Enfin, la partie du titre VI portant sur la lutte contre le détachement illégal a également retenu notre attention. Partant du constat que la fraude s'adapte encore et toujours aux multiples réglementations que cette majorité a mises en place depuis l'adoption de la proposition de loi de notre collègue Gilles Savary et, plus récemment, de la loi Macron, le texte prévoit de nouveaux dispositifs permettant de lutter plus efficacement contre le détachement illégal.

L'examen de ces articles m'a amené à présenter une trentaine d'amendements. S'ils sont adoptés par notre commission, je les défendrai à partir de demain devant la commission des affaires sociales, saisie au fond.

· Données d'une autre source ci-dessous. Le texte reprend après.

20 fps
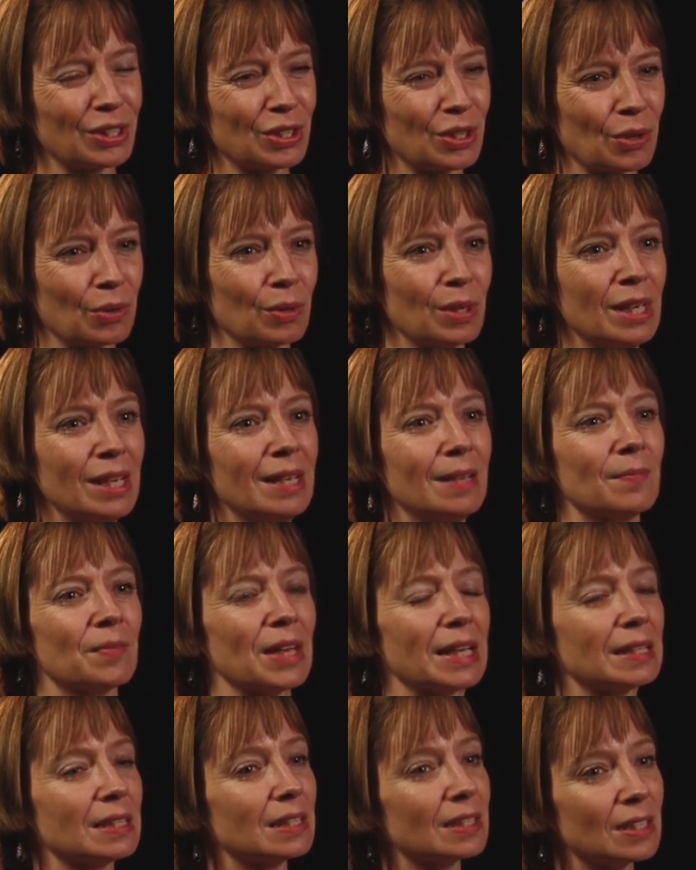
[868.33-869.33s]
So
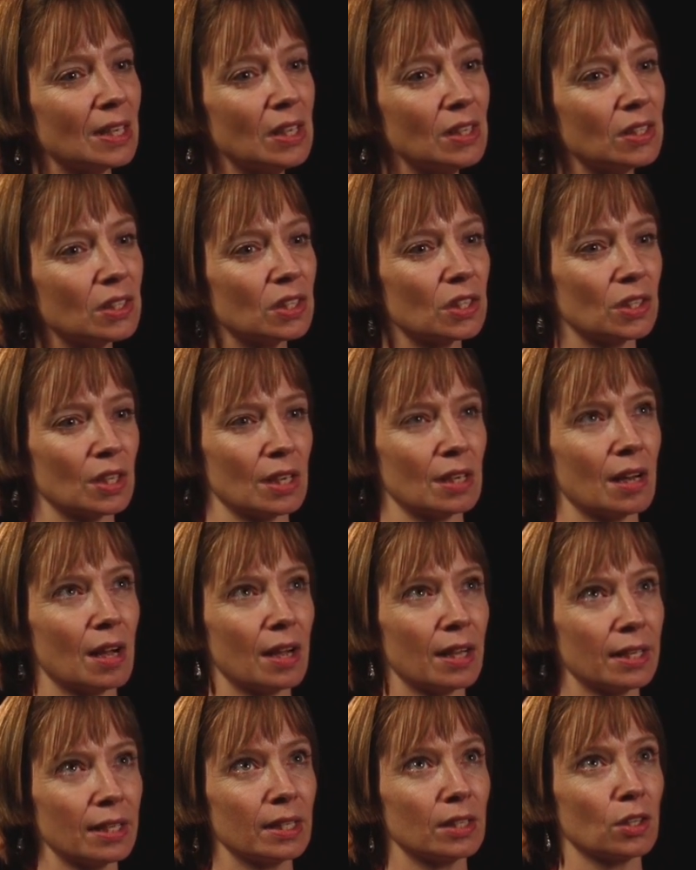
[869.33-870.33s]
that sense that
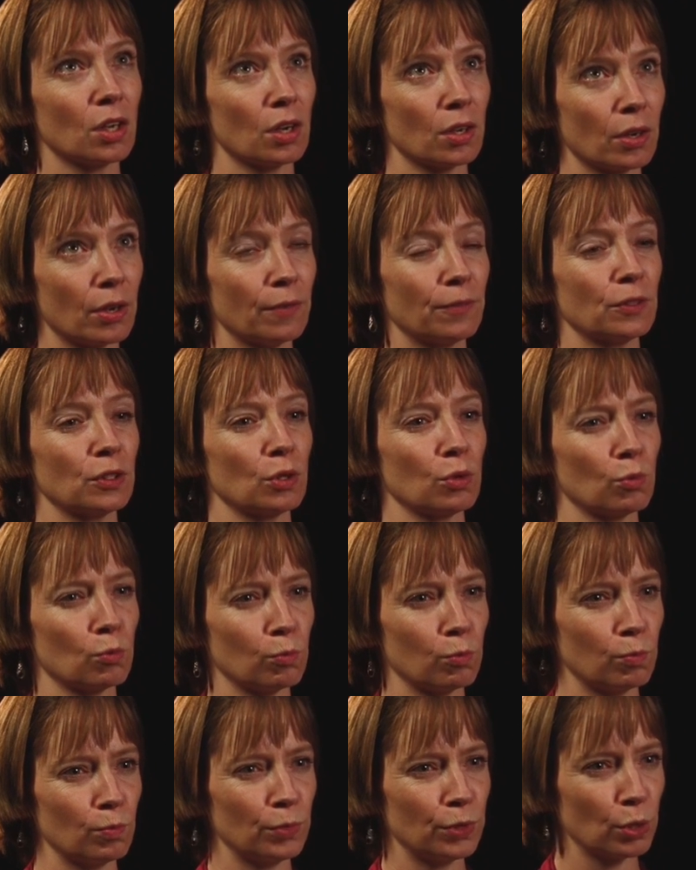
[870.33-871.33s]
I had gone off
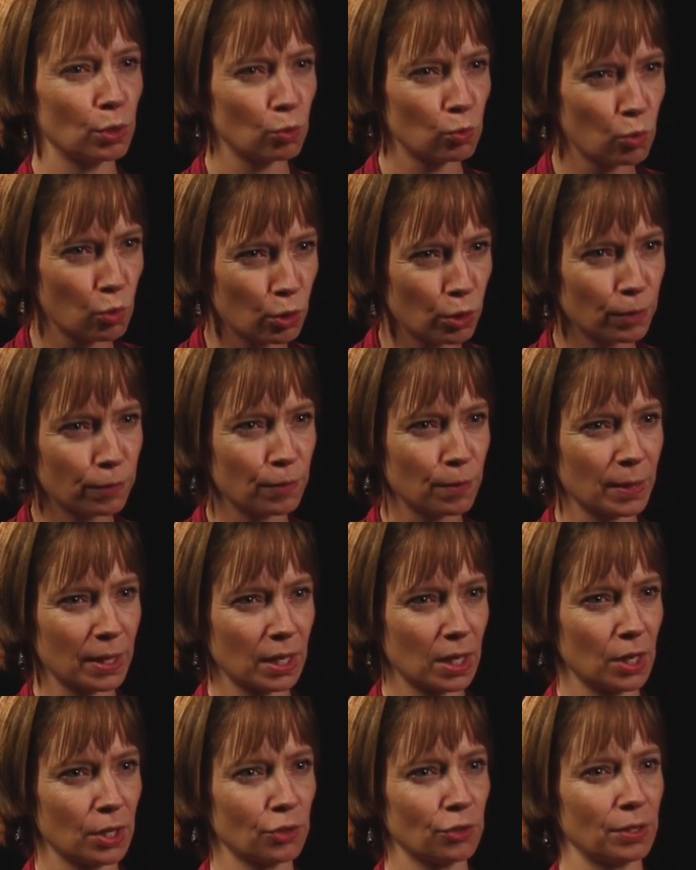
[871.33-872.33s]
to, to war for my
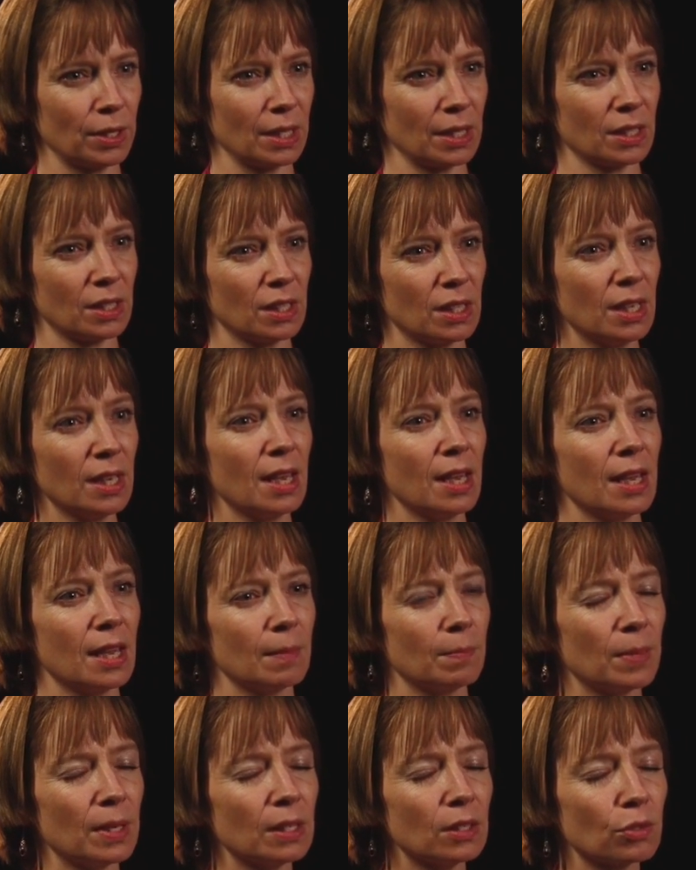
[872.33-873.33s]
country and
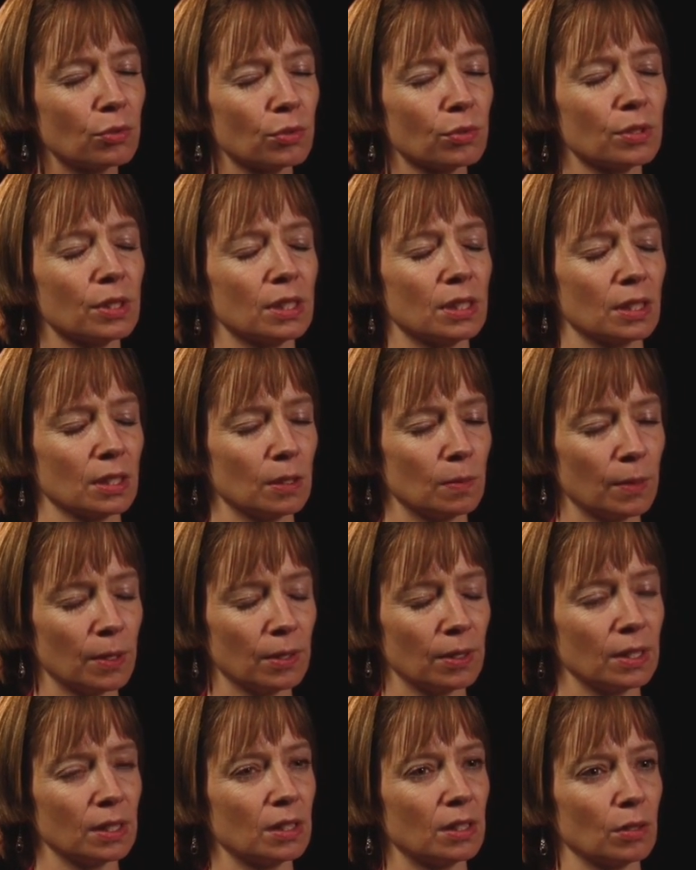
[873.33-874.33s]
been through this
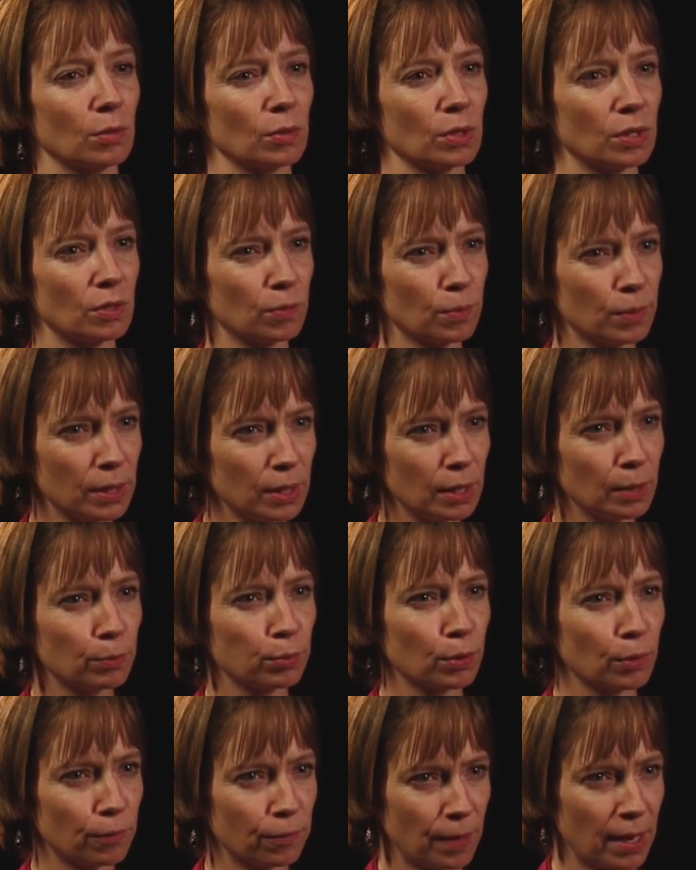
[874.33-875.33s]
experience that was really
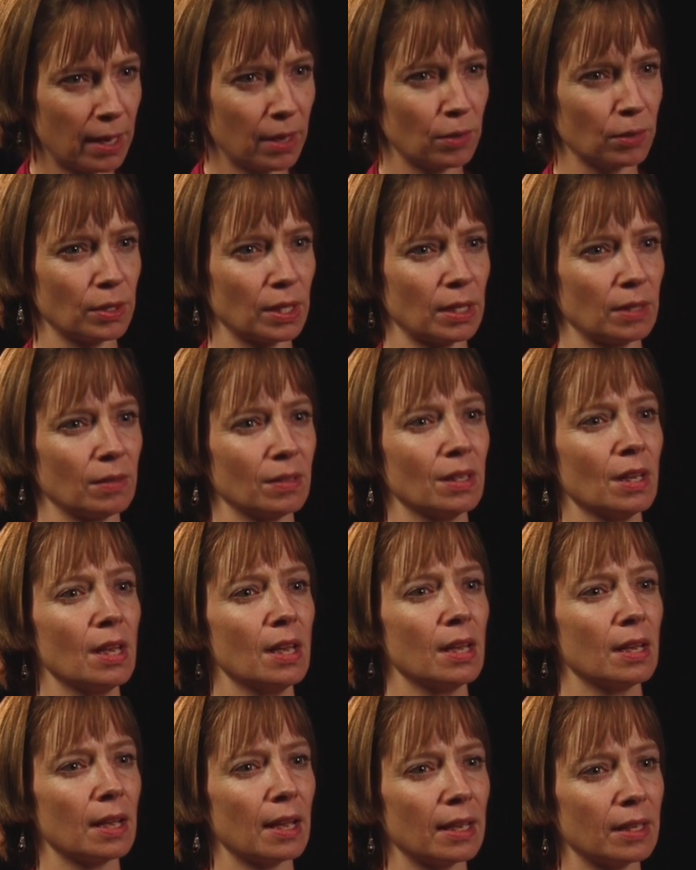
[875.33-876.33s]
profound and
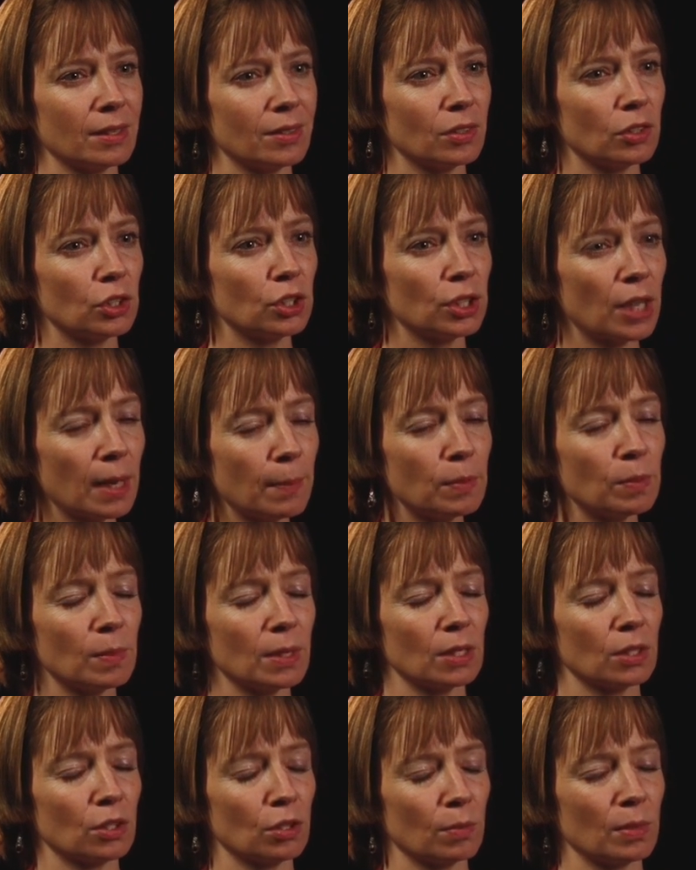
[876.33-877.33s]
and shaped me
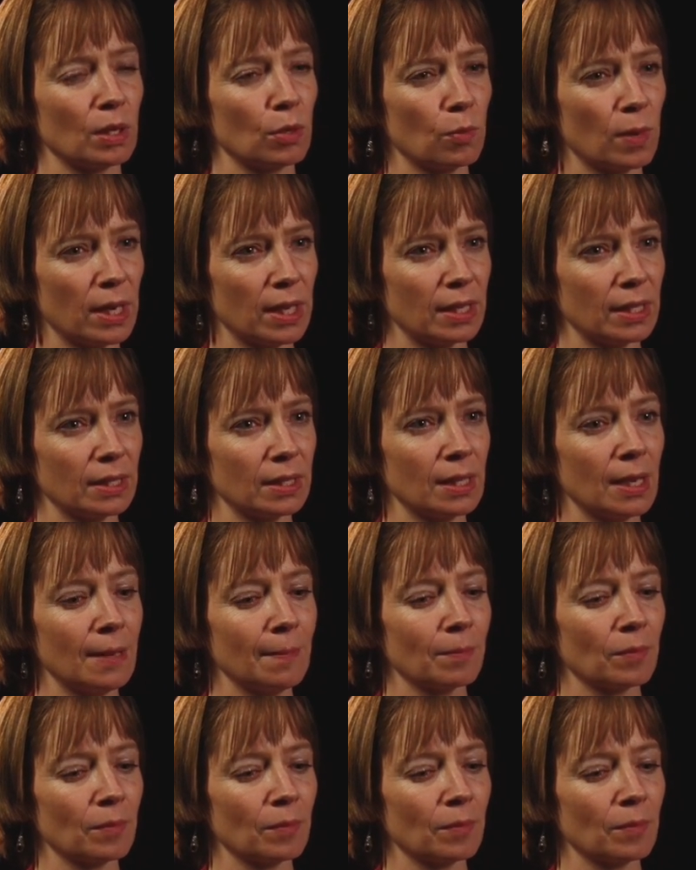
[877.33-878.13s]
in so many ways,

À l'article 2, je proposerai d'ouvrir la possibilité pour les entreprises de moins de 50 salariés de moduler le temps de travail sur douze semaines, et non sur neuf ainsi que le prévoit le texte du Gouvernement. Je considère en effet que, dans une petite entreprise, le trimestre constitue la bonne mesure pour évaluer la charge de travail prévisible. C'est aussi la durée au terme de laquelle on peut faire des prévisions intermédiaires et évaluer la façon dont se déroule l'année, en particulier le cycle comptable de l'entreprise.

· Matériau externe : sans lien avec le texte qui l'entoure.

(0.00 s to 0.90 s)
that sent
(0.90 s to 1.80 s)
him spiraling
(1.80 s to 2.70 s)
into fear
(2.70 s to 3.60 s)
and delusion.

Souhaitant rénover utilement le dialogue social, je proposerai également de compléter le texte du Gouvernement en ouvrant la possibilité pour les entreprises de moins de 50 salariés de négocier des accords avec des salariés élus à cet effet, qui seront mandatés dans la mesure où ils le souhaitent.

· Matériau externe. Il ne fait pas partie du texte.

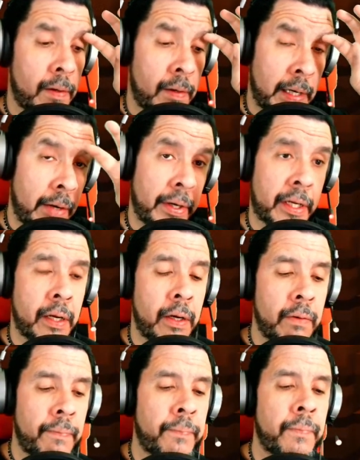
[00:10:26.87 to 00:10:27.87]
There we
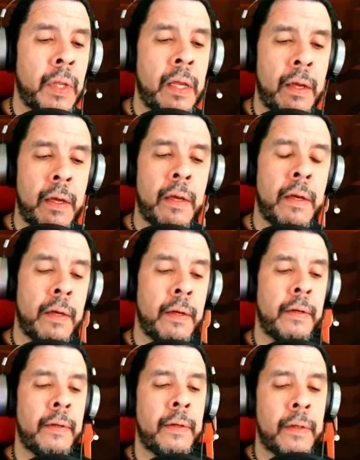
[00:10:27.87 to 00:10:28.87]
go.
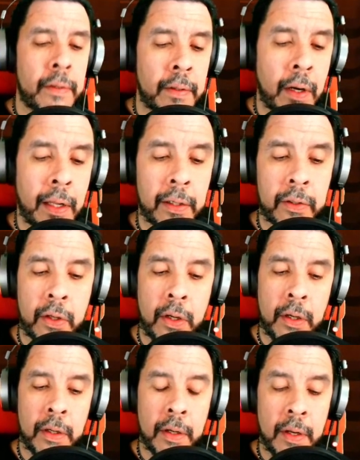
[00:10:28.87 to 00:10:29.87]
Oh, that's
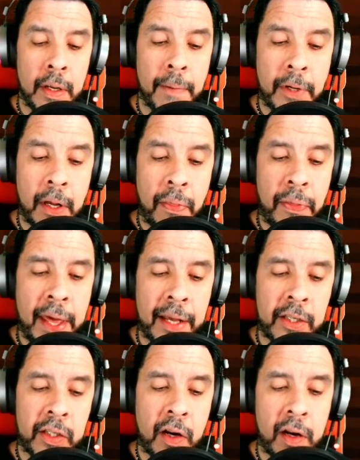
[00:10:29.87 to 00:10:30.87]
good. I'm good. Thanks.
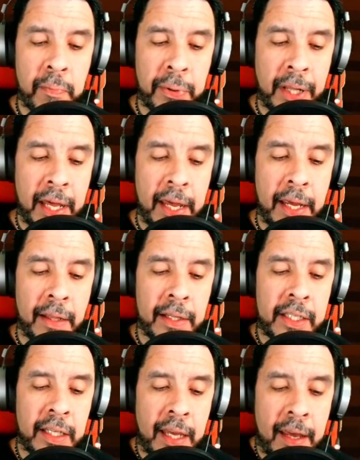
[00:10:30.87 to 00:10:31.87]
Started playing
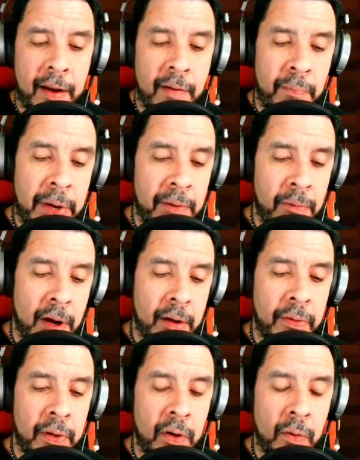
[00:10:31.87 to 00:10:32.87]
this again on
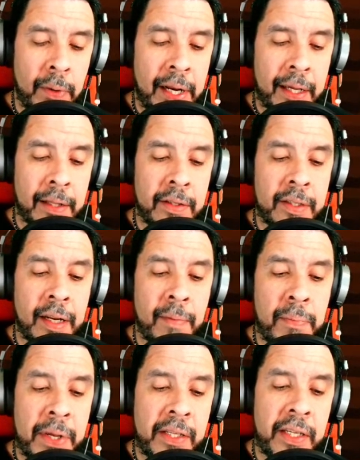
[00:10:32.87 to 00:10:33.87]
Bedrock, though. When I can sit at my
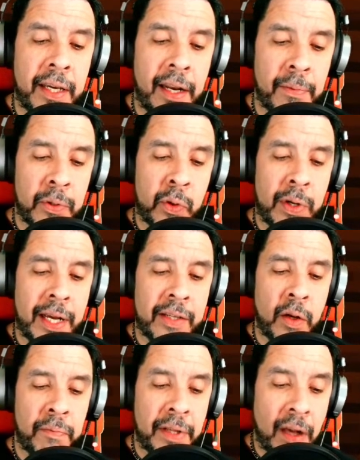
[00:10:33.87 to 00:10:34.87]
PC again, I will join you guys,
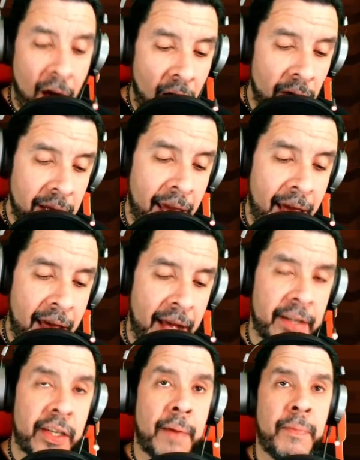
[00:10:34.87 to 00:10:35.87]
hopefully. Oh, yeah,
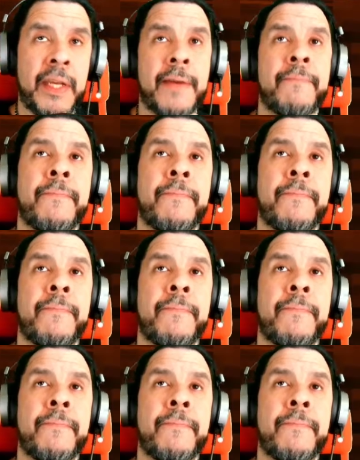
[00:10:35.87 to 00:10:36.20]
Jamley.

Compte tenu de la nécessité de lever les freins à l'embauche, notamment à l'ère du numérique, j'ai déposé plusieurs amendements visant à rendre le CPA plus efficace. Ainsi, les actifs doivent pouvoir faire une simulation de leurs droits sociaux afin de mieux calibrer leur orientation professionnelle, leurs besoins de formation et, in fine, leur recherche d'emploi. En outre, il faut garantir le bon déploiement du CPA en tant que « coffre-fort numérique », en permettant aux entreprises, avec l'accord du salarié, d'y déposer des bulletins de paie dématérialisés.

J'ai également souhaité donner une orientation plus concrète aux dispositions du texte en faveur des TPE et des PME, lesquelles constituent le coeur de notre tissu productif. L'article 28 donne le droit à tout employeur d'une entreprise de moins de 300 salariés d'obtenir de l'administration, dans des délais raisonnables, une réponse personnalisée sur une question d'application du droit du travail. J'ai souhaité renforcer cet accès au droit en introduisant une procédure semblable au rescrit fiscal lorsque les questions portent sur des démarches ou sur des procédures. L'employeur, qui ne dispose pas de l'ingénierie juridique suffisante pour saisir la complexité du droit du travail, ainsi que vous l'avez souligné, Madame la ministre, pourra utiliser ce dispositif pour justifier de sa bonne foi en cas de contentieux.

Pour répondre aux préoccupations légitimes des petites entreprises confrontées au contentieux prud'homal, j'ai également souhaité ouvrir la possibilité pour les entreprises de moins de 50 salariés de provisionner d'éventuelles indemnités, dans la limite d'un mois de masse salariale, même en l'absence de contentieux déclaré.

En outre, j'ai déposé plusieurs amendements à l'article 30, qui portent notamment sur la caractérisation des difficultés économiques. Ils visent, d'une part, à encourager le recours à une méthode de faisceau d'indices pour définir ces difficultés économiques, le dispositif proposé actuellement étant trop vague. Il s'agit, d'autre part, de tenir compte de la taille de l'entreprise pour déterminer la durée à partir de laquelle la baisse du chiffre d'affaires ou des commandes caractérise des difficultés économiques. En effet, une très petite entreprise doit pouvoir réagir rapidement face à une dégradation de sa santé économique. Attendre au moins quatre trimestres pour pouvoir opérer des licenciements économiques, ainsi que le prévoient les dispositions supplétives de l'article 30, est une condition disproportionnée pour les TPE : le plus souvent, elles auront déjà dû cesser leur activité. L'intérêt général commande donc de prévoir des dispositions plus souples, qui dérogent à la durée de droit commun, pour les entreprises de moins de dix salariés et pour celles de moins de cinquante salariés.